Changes to the locking pattern protecting the event lists and handling of scsi
command completion introduced a race where an ouststanding command that EH is
waiting ifor to complete is no longer identifiable by being on the sent list, but
instead as a command that is not on the free list. This is a result of moving
commands to be completed off the sent list to a private list to be completed
outside the list lock.
Second, during MQ enablement the ibmvfc_wait_for_ops helper used during EH to
ensure commands were properely completed failed to be converted to check for
commands on the sub-queues isntead of the primary CRQ.
Tyrel Datwyler (2):
ibmvfc: fix potential race in ibmvfc_wait_for_ops
ibmvfc: make ibmvfc_wait_for_ops MQ aware
drivers/scsi/ibmvscsi/ibmvfc.c | 67 +++++++++++++++++++++++++++-------
1 file changed, 54 insertions(+), 13 deletions(-)
--
2.27.0
For various EH activities the ibmvfc driver uses ibmvfc_wait_for_ops()

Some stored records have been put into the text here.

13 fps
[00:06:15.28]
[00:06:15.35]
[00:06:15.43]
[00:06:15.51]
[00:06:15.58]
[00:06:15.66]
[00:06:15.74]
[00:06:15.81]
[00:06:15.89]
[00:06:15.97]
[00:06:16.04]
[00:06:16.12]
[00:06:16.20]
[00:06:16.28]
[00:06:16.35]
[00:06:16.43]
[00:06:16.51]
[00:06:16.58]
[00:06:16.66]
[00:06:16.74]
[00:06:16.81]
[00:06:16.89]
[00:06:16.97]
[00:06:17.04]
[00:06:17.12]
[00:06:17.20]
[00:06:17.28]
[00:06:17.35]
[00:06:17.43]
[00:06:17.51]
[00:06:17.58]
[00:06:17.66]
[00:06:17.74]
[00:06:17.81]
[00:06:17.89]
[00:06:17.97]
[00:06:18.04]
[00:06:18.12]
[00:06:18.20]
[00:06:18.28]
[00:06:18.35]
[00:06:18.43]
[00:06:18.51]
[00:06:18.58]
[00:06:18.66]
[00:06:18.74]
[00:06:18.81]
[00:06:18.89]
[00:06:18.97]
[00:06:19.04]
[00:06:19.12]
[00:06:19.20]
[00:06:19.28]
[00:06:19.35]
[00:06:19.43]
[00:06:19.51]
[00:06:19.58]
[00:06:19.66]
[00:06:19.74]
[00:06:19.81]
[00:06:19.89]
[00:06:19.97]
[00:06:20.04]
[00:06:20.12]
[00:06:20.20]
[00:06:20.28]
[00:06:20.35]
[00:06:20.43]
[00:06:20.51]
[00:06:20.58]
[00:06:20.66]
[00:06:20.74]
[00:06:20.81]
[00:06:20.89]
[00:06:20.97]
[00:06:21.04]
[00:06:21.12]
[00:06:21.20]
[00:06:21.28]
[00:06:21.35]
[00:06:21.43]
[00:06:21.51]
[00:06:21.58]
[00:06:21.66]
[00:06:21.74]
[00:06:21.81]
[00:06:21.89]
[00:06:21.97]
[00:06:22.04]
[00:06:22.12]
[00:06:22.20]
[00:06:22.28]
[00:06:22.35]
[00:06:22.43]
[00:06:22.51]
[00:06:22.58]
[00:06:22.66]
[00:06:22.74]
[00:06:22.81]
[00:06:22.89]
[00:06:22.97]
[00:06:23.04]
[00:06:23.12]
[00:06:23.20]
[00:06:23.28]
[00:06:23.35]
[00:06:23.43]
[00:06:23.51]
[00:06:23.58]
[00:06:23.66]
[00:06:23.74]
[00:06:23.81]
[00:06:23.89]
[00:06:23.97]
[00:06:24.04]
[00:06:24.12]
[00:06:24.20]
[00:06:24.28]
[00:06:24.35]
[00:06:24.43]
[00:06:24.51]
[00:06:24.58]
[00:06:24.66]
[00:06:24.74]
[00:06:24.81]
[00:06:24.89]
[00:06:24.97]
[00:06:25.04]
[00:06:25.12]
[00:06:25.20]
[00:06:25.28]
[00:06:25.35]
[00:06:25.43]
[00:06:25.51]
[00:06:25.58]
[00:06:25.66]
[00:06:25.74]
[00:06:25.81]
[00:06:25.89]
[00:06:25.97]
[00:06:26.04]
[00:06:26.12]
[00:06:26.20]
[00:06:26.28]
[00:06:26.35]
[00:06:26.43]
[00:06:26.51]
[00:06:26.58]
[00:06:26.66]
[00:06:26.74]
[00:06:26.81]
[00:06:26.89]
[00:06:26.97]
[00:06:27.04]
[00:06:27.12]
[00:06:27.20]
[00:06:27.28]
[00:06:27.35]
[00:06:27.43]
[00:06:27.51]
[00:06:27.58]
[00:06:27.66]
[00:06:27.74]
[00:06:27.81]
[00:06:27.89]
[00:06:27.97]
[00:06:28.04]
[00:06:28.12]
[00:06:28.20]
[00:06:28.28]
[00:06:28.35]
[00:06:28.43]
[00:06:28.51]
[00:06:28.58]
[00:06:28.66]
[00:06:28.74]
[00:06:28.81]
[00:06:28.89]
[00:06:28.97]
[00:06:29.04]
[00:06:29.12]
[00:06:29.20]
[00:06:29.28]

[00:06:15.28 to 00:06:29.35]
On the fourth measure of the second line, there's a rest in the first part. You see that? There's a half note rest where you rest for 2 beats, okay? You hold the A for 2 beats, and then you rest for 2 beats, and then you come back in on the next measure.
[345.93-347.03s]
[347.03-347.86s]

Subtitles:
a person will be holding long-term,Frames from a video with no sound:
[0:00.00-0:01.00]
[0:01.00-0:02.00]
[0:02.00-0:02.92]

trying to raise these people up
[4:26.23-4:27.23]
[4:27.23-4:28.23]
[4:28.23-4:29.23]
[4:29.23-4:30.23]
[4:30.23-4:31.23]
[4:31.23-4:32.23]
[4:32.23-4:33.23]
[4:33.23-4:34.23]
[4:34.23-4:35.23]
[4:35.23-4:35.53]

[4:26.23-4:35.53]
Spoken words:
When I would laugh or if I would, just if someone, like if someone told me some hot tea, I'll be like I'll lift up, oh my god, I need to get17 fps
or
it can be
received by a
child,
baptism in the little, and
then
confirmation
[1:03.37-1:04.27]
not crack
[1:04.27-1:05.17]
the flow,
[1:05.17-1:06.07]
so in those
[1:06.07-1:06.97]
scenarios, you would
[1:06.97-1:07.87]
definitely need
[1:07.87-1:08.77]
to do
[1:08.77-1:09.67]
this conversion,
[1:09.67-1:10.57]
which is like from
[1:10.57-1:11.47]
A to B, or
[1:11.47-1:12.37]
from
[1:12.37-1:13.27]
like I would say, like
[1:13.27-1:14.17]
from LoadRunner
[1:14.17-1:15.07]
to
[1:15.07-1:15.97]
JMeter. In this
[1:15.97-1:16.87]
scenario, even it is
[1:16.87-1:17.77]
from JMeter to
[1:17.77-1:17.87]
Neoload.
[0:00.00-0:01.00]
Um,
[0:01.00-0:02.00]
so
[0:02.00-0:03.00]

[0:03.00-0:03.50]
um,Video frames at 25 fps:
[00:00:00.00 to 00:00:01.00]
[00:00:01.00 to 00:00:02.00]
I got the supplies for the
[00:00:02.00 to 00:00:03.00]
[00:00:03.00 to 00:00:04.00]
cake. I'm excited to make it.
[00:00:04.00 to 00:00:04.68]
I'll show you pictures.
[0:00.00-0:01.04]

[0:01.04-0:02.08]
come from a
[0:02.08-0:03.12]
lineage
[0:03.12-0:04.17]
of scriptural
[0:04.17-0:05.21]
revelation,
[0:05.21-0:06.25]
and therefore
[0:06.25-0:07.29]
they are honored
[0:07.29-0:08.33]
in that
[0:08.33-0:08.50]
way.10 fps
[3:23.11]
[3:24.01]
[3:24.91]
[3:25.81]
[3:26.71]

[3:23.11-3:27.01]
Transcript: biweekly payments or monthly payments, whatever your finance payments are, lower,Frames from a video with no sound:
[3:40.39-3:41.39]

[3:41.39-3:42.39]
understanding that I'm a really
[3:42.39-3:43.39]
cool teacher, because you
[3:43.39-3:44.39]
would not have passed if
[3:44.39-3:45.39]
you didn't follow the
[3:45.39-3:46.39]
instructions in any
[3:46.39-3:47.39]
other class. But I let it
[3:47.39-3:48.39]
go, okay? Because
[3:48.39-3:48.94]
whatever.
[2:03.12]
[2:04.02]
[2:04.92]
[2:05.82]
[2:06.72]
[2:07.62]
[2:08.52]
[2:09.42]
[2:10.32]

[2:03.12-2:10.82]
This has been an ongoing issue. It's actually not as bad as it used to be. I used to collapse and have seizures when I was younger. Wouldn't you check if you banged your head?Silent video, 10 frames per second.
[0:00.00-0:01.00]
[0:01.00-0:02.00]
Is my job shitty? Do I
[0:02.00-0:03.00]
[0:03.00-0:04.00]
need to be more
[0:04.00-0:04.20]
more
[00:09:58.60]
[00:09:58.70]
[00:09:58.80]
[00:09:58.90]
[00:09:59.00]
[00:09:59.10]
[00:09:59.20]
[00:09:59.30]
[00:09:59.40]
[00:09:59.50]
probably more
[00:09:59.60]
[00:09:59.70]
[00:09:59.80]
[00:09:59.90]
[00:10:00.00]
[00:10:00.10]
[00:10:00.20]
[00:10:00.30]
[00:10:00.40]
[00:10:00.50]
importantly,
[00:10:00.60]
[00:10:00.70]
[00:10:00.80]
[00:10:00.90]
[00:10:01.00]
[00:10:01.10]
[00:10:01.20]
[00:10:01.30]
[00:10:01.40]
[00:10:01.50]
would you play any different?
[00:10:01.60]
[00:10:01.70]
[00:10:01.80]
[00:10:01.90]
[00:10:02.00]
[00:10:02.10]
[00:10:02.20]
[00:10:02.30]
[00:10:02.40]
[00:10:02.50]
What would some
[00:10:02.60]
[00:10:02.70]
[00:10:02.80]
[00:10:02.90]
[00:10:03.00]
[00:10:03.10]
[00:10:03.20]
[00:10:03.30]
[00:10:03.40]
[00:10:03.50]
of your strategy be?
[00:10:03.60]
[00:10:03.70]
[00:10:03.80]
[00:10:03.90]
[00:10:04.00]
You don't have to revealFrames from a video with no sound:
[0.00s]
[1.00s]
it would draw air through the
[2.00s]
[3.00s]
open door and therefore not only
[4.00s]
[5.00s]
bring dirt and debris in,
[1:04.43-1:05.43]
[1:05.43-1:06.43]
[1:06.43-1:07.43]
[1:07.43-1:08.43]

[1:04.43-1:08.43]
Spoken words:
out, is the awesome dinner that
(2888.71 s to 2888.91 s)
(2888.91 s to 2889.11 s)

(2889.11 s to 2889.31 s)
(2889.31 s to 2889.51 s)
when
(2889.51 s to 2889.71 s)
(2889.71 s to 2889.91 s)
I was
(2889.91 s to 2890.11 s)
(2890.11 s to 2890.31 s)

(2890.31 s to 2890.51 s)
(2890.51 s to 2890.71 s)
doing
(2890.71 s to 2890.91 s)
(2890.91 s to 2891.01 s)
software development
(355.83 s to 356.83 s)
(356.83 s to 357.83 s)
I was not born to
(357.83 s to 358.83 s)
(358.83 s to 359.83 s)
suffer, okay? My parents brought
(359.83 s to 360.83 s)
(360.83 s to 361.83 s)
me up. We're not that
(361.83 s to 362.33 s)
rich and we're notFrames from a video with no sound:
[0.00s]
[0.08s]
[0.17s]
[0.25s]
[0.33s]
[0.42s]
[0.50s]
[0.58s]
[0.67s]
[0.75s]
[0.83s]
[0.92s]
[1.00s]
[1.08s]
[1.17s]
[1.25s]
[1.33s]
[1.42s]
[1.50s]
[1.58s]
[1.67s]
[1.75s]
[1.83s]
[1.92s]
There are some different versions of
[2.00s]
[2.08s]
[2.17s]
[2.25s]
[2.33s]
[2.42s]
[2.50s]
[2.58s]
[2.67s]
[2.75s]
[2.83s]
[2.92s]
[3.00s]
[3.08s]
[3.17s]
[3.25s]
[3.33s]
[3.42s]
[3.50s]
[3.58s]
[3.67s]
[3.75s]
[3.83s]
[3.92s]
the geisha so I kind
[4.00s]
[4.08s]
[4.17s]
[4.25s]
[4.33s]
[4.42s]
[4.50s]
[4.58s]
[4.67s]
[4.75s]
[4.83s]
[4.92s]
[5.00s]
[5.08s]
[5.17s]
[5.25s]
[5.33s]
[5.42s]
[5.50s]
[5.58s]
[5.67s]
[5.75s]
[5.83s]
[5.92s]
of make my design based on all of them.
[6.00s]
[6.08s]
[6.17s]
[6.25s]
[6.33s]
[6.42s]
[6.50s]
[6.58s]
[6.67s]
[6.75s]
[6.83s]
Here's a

to wait for the completion of commands that match a given criteria be it
cancel key, or specific LUN. With recent changes commands are completed
outside the lock in bulk by removing them from the sent list and adding
them to a private completion list. This introduces a potential race in
ibmvfc_wait_for_ops() since the criteria for a command to be oustsanding
is no longer simply being on the sent list, but instead not being on the
free list.
Avoid this race by scanning the entire command event pool and checking
that any matching command that ibmvfc needs to wait on is not already on
the free list.
Fixes: 1f4a4a19508d ("scsi: ibmvfc: Complete commands outside the host/queue lock")
Signed-off-by: Tyrel Datwyler <[email protected]>
---
drivers/scsi/ibmvscsi/ibmvfc.c | 42 ++++++++++++++++++++++++++--------
1 file changed, 33 insertions(+), 9 deletions(-)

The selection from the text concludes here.